We see a lot of trees.
On the surface this forest looks like pristine wilderness, but as we are about to see, not all trees, or all forests, are made equal.
After a few days in the Southern Broughtons, it was time for us to start heading north again. We had just spent six days fishing, exploring and relaxing in the waters where the forest meets the sea. Following a three year rebuild of our sailboat, this week had been exactly what we needed. We could have happily spent a lot more time here, but we had quite a few more places we wanted to explore and the summer was coming to an end. We wanted to see some more of the Broughtons before the weather turned and the winter storms rolled in. So, with full hearts and full bellies, we motored deeper into this beautiful archipelago.

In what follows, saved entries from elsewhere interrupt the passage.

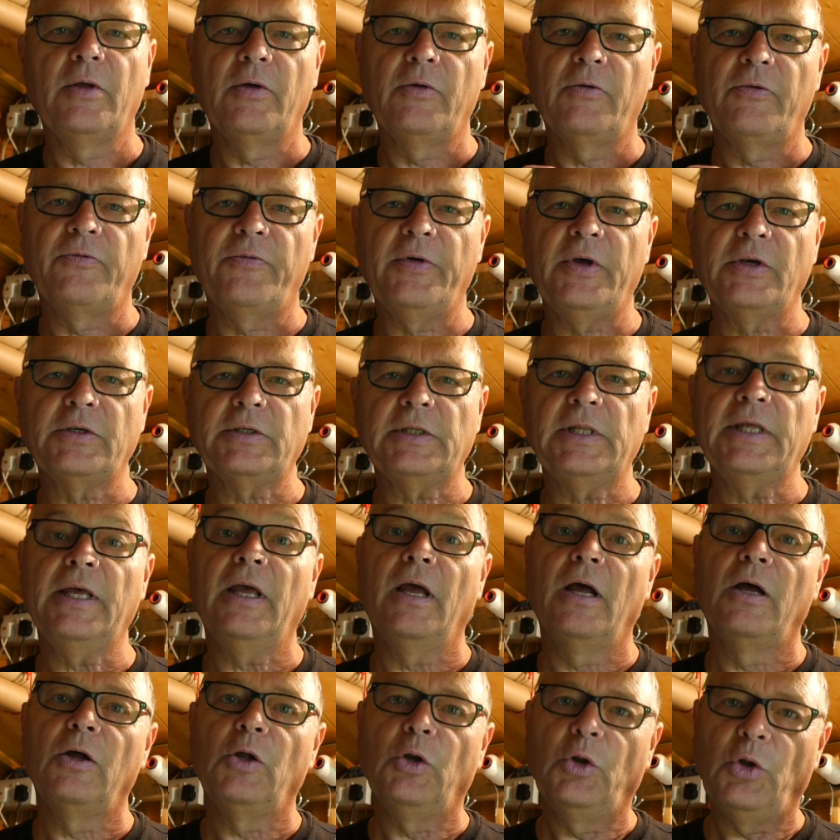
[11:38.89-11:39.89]
Firstly,
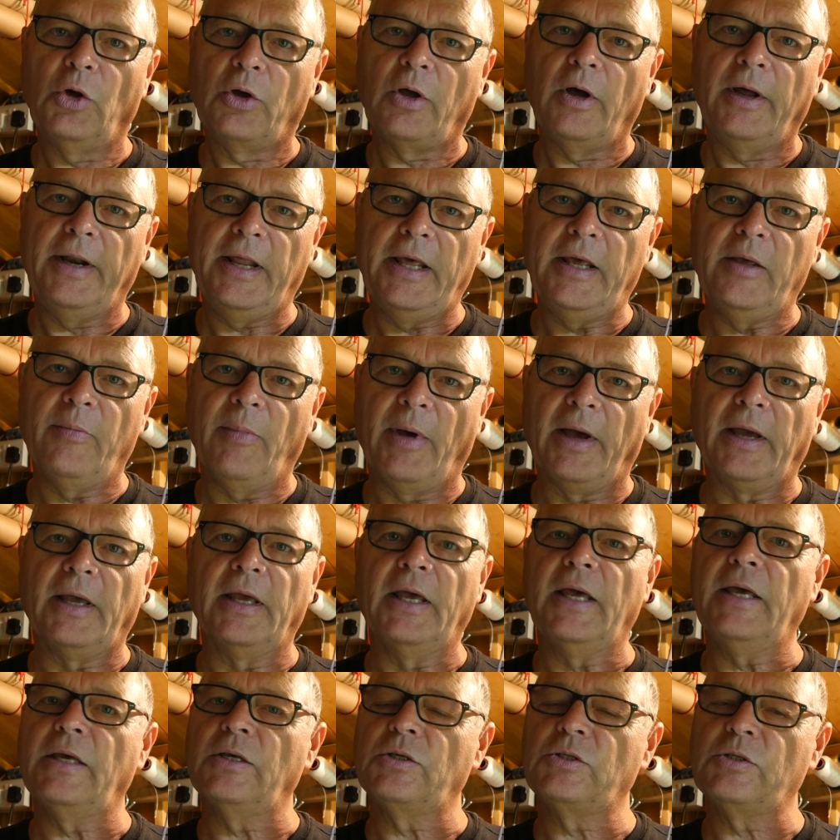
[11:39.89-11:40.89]
look on eBay.
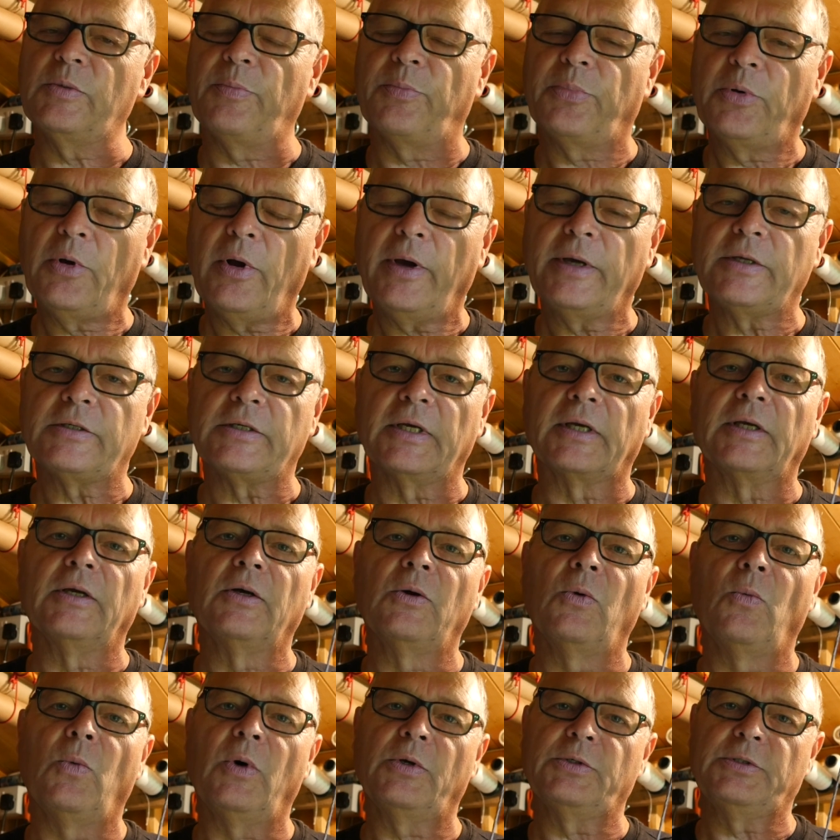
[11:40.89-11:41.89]
It's surprising
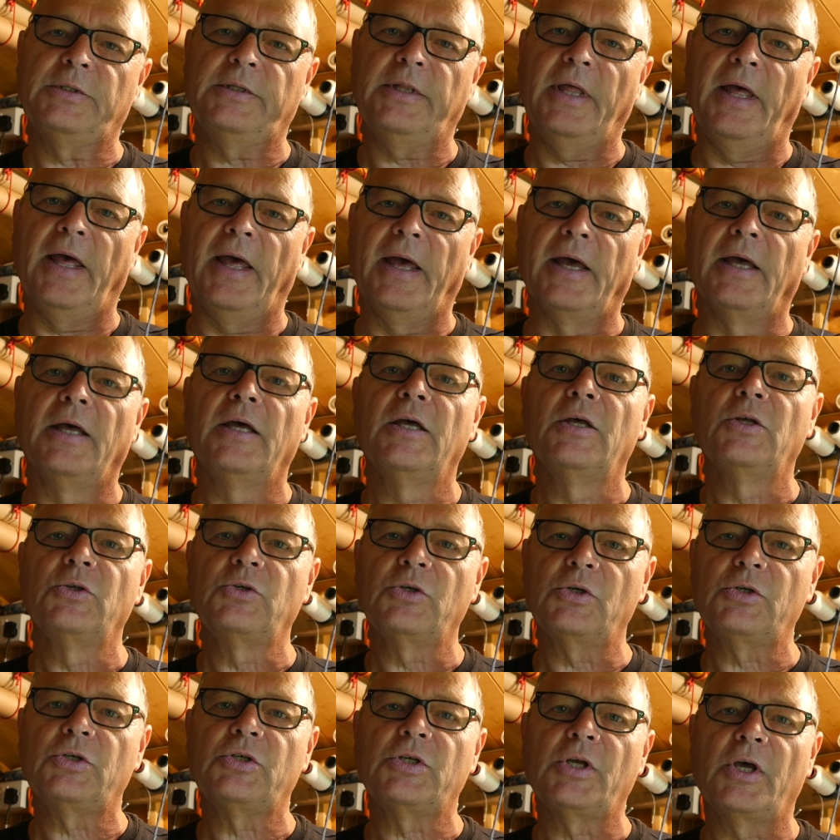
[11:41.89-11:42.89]
what's there.
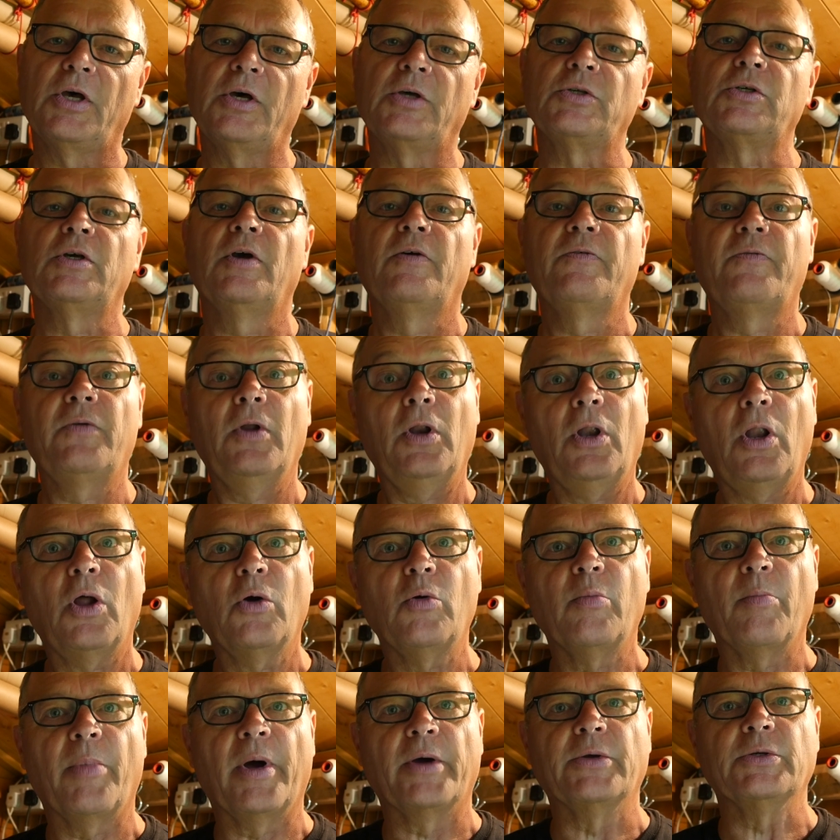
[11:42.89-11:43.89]
Just search for
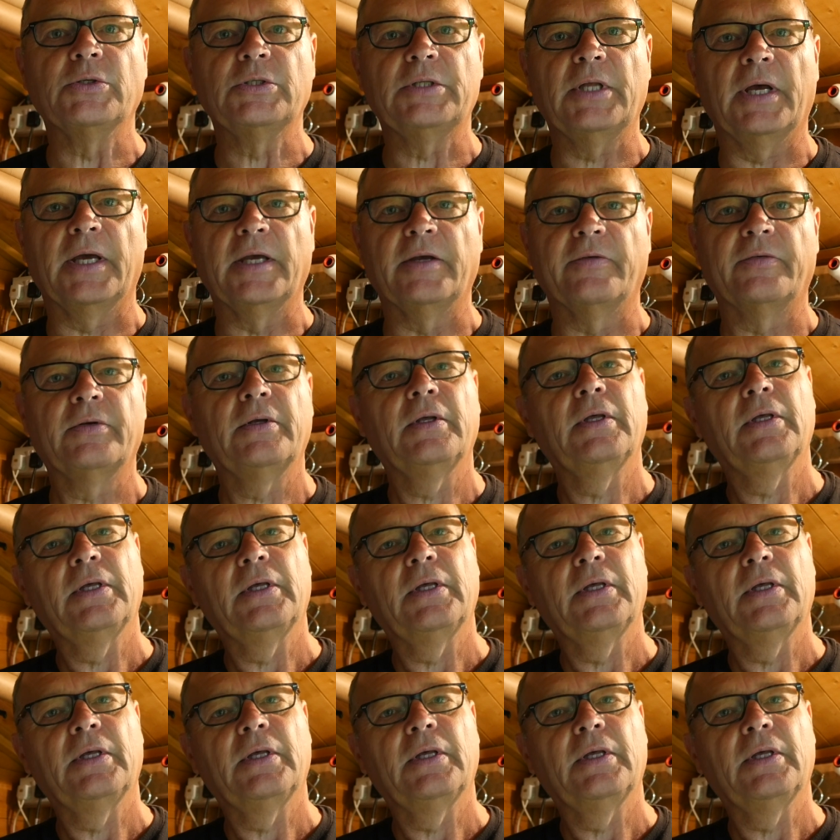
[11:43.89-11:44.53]
longbow stave.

Our next destination would be Napier bay where we planned to harvest food, but before we reached Napier Bay, we planned to stop at Echo bay for a night, a beautiful little stop on the west side of Gilford Island.
This small bay is chalk full of history. It has been a hotspot for millenia, beginning as an indigenous village, then becoming a hub community of settler loggers, fisherpeople and scientists. It is now a privately owned marina and lodging owned by KHFN, (Kwiḵwa̱sut’inux̱w Haxwa’mis First Nation), who are the traditional owners of this land. You can learn more about its indigenous history from these beautiful signs that are places around the property. We didn’t have a ton of time to explore this place the first go around, but we returned to it later in the season and we will show you that in a later video.
After a night in echo bay, we were excited to continue our journey to Napier bay. We took the back way through the broughtons which was new to Logan and I, although Marty and Mae had traveled it many times before.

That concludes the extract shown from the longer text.